Whether on foreign policy or domestic issues, Democrats have increasingly abdicated their leadership role, preferring to take a back seat and nitpick from the sidelines rather than daring to offer clear or compelling proposals of their own. Ever since 9/11, Democrats have seemed like deer caught in the headlights when it comes to foreign policy, unable to articulate a coherent message or set of priorities. Even less excusable, Democrats also have ceded the high ground on domestic policy.
Take the president's tax cuts. Many Democrats will blame their party leaders for failing to rally around the goal of repealing the Bush cut, which is as skewed toward the well-to-do as it is fiscally irresponsible. But even this would only have put them in the role of naysayers rather than in the position of leading the way forward. To be leaders, Democrats needed to come up with their own alternative, geared to respond to the weakness of the economy and the increasing vulnerability of working Americans. The best answer would have been -- and still is -- to push for a temporary cut in the payroll tax, financed by redirecting the president's tax cut.
Trading an income tax cut for a payroll tax cut is a good idea not because it could lead to partisan advantage but because it is genuinely what the country needs at this stage. It's increasingly apparent that we need a fiscal stimulus package, especially now that Fed rate cuts are proving insufficient. To be effective, a stimulus package must be precisely targeted at boosting both consumer spending and business investment. It should also be temporary, yet almost instantaneous in its effect. The Bush tax cut fails all of these tests. An across-the-board cut in payroll taxes, by contrast, would meet all of them, putting new money in the hands of every working American and helping spur new business investment, almost overnight.

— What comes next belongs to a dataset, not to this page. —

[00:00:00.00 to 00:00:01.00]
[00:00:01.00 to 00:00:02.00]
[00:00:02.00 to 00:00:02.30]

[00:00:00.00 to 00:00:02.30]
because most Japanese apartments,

There are many more big ideas of this type that Democrats could rally around, if only they had the courage to think anew, break away from their past, and dare, on occasion, to challenge one or another of their core constituencies. Two of the best examples may be Social Security reform and education reform. In both areas, voters appear to want more choices, and they seem not nearly as afraid of Republican plans to partially privatize Social Security or promote school choice as Democratic pollsters would like to believe. Instead of merely blocking Republican proposals of this type and defending the unsatisfactory status quo, Democrats should come up with better alternatives of their own.

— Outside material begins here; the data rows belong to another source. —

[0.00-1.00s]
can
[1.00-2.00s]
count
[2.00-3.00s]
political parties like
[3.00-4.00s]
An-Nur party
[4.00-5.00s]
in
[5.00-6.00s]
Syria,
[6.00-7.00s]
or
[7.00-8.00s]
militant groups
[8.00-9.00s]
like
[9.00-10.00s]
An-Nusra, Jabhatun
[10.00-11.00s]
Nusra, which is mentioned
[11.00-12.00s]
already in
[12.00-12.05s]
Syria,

In the case of Social Security reform, this might mean enabling all Americans to divert part of their payroll taxes into personal retirement accounts, with matching sums provided by the government on a progressive basis to top off the accounts of low-income workers. And in the case of school reform, it might mean embracing school choice on the condition that it is paired with national equalization of school funding on a per-pupil basis. These types of policies would empower all Americans with more choices but would do so in a way that boosts fairness and egalitarian values at the same time.
Another big goal for Democrats to embrace is universal health insurance. Cynics, of course, will point out that this idea has failed every time it has been tried, most recently by the Clintons. But if Republicans have anything to teach Democrats, it is that perseverance eventually pays off, especially when paired with big ideas. The way to break through on universal health insurance may be to focus on the idea of mandatory self-insurance for all Americans -- just as we now have mandatory car insurance -- with the understanding that the government will subsidize those who cannot afford to shoulder the full burden of their own insurance. In this fashion, we could reach the goal of universal coverage at a fraction of what a single-payer system would cost the government.
This is the type of new thinking that could enable Democrats to regain the high ground in the war of ideas. More important, it is the type of thinking our country really needs. In the recent election, both parties deliberately avoided big ideas in favor of smaller and safer ones, seeking to preserve their bases and peel off just enough of the undecided vote to eke out victories. Such intentional timidity probably cost Democrats the election, because it gave the public little reason to vote for them. It also deprived all Americans of a much-needed opportunity for genuine national dialogue.